This is the dataloader submodule repository of the dl_har_public repository.
If you want to contribute to this repository make sure to fork and clone the main repository dl_har_public repository with all its submodules. To do so please run:
git clone --recurse-submodules -j8 [email protected]:STRCSussex-UbiCompSiegen/dl_har_public.git
If you want to have your modification be merged into the repository, please issue a pull request. If you don't know how to do so, please check out this guide.

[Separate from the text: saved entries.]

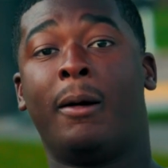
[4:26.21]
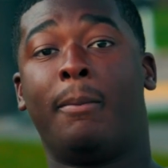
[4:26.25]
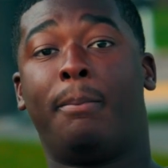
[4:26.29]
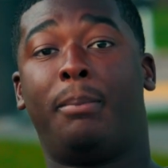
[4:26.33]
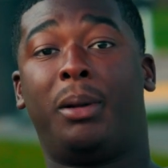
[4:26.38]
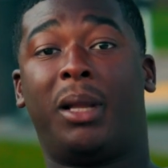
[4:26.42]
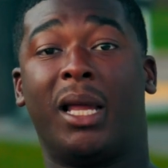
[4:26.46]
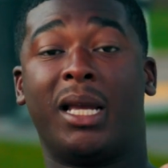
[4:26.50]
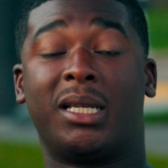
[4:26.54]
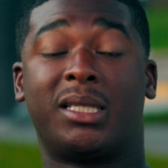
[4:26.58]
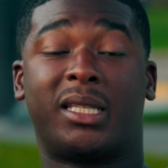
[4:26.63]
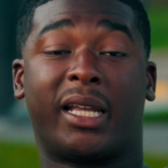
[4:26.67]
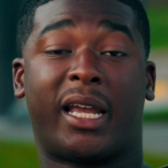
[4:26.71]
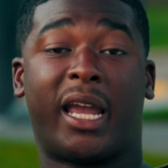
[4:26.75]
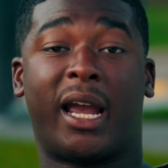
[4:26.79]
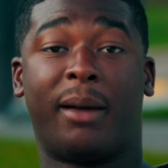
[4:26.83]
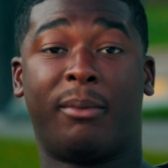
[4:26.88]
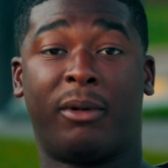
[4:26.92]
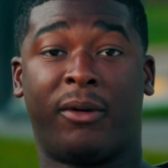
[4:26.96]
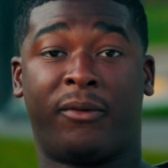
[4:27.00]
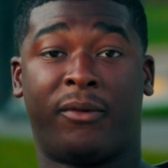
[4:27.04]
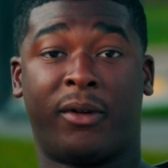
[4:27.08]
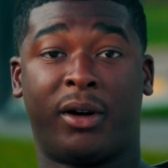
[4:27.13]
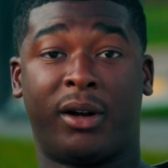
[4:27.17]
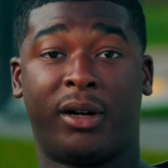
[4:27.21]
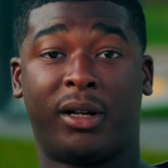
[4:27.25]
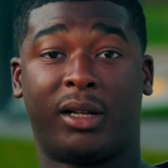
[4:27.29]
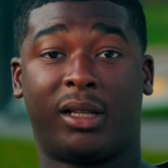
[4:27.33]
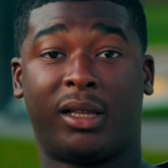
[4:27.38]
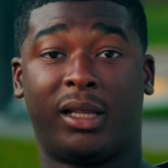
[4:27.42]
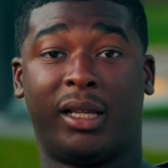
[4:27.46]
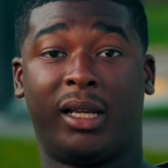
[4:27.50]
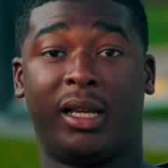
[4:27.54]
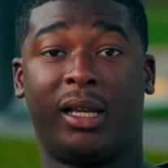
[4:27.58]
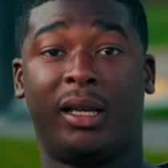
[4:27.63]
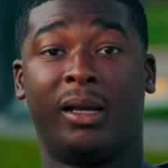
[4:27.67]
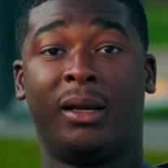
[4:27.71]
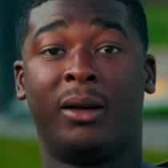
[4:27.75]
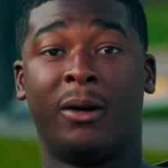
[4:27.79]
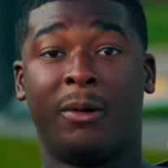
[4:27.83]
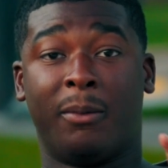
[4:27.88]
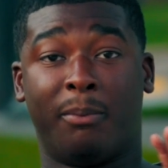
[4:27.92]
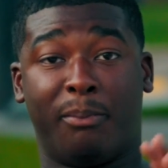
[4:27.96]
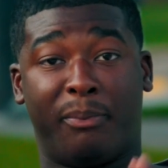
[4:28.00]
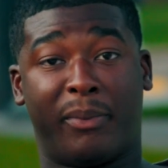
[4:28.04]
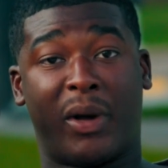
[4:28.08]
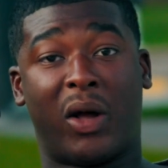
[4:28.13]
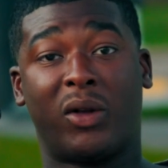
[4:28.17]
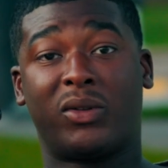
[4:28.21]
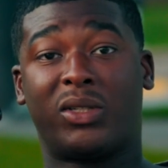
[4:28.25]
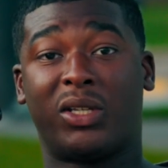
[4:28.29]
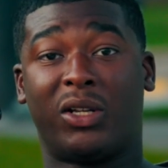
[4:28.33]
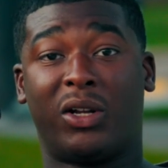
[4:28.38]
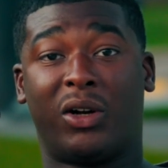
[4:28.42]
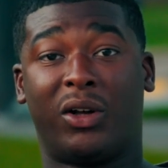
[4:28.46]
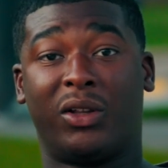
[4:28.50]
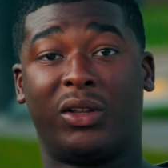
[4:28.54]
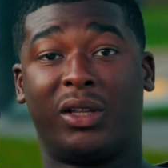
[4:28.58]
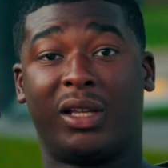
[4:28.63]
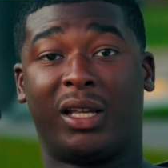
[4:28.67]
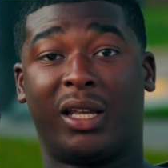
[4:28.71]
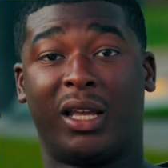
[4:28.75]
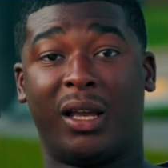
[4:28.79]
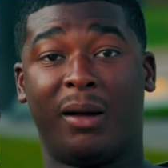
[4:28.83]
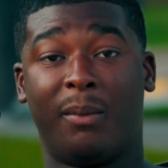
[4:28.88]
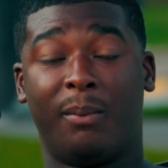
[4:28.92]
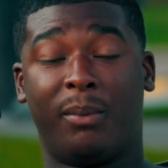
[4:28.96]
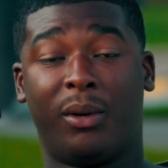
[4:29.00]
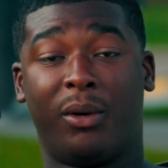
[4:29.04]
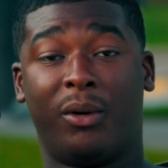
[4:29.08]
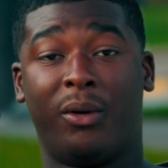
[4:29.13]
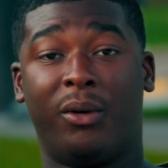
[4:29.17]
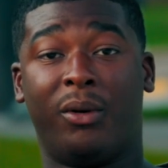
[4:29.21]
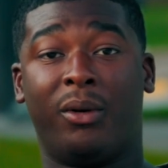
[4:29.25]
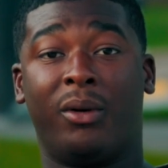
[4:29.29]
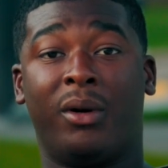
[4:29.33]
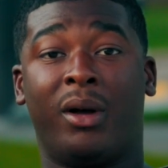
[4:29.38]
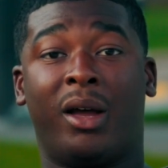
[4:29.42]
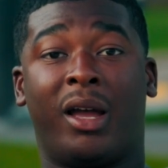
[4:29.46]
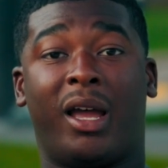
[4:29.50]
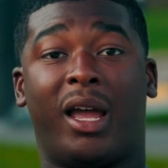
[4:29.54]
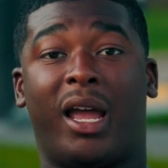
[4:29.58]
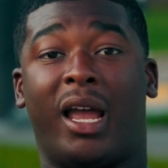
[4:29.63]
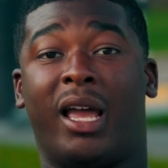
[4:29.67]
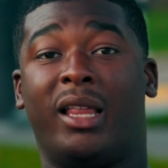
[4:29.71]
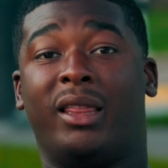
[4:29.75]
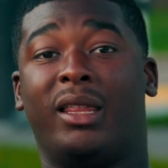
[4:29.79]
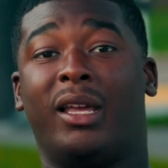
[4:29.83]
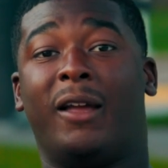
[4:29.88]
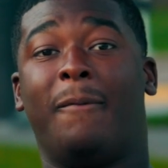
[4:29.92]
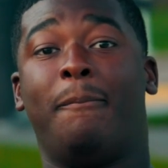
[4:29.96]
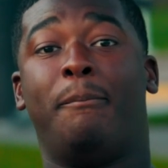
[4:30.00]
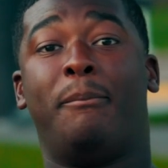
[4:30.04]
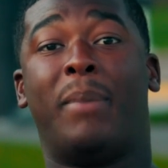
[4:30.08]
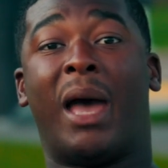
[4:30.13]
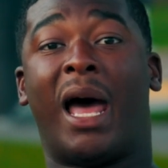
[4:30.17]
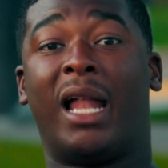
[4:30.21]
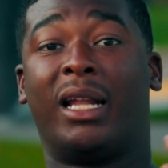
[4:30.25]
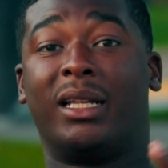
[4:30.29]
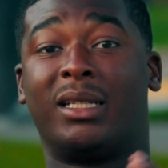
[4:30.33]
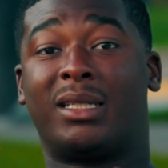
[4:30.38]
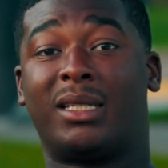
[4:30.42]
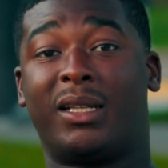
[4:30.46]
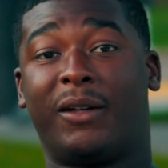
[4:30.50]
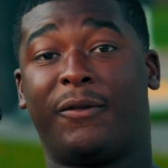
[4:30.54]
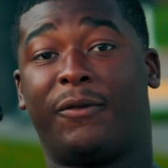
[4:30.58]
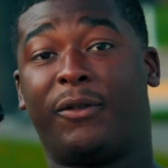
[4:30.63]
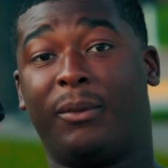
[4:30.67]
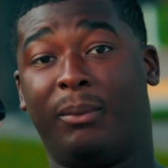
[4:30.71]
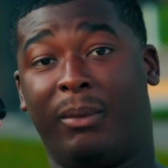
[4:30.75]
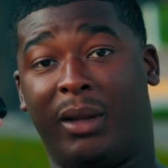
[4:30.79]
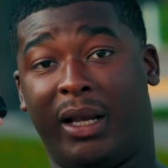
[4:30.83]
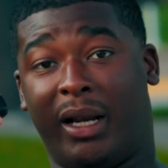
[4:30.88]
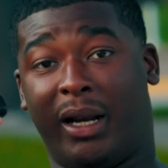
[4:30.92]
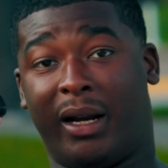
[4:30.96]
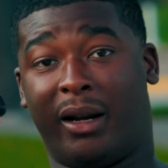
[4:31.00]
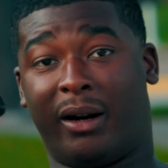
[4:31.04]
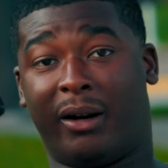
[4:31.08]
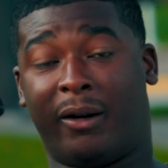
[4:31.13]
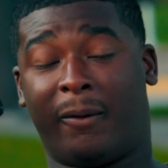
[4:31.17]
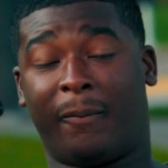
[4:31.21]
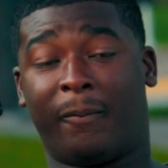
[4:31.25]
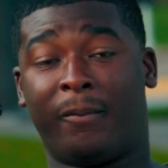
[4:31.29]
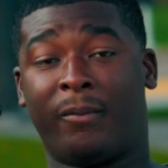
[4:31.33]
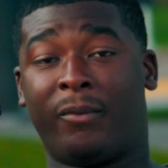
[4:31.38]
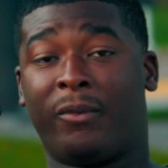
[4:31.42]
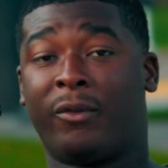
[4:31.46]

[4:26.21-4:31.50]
place the camera vertically, mount it on the gimbal, and then balance it from there.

We currently support the following datasets:
- Opportunity dataset (
opportunity_loso
) and challenge split (opportunity_challenge
) [1] - RealWorld HAR dataset (
rwhar_loso
) [3] - Skoda Mini Checkpoint dataset (
skoda_split
) [8] - Physical Activity Monitoring dataset (
pamap2_loso
) [6] - Heterogeneity Human Activity Recognition dataset (
hhar_loso
) [2] - University of Sussex-Huawei Locomotion dataset (
shl_loso
) [4]
Each YAML configuration file of the above mentioned datasets can be found in the presets
folder.
In order to use any of the datasets, please run the preprocessing.py
file passing along the name of the configuration file as the -d
argument.
The YAML configuration files provide an easy way to add a new dataset. In order to add support for a new dataset define a new YAML configuration file and add it to the presets
folder.
Once added run the preprocessing.py
file passing the name of your newly created configuration file via the -d
argument.
Listed below are all of the configuration options available when adding a new dataset:
- name: The name of the dataset, in lower case i.e. 'opportunity'.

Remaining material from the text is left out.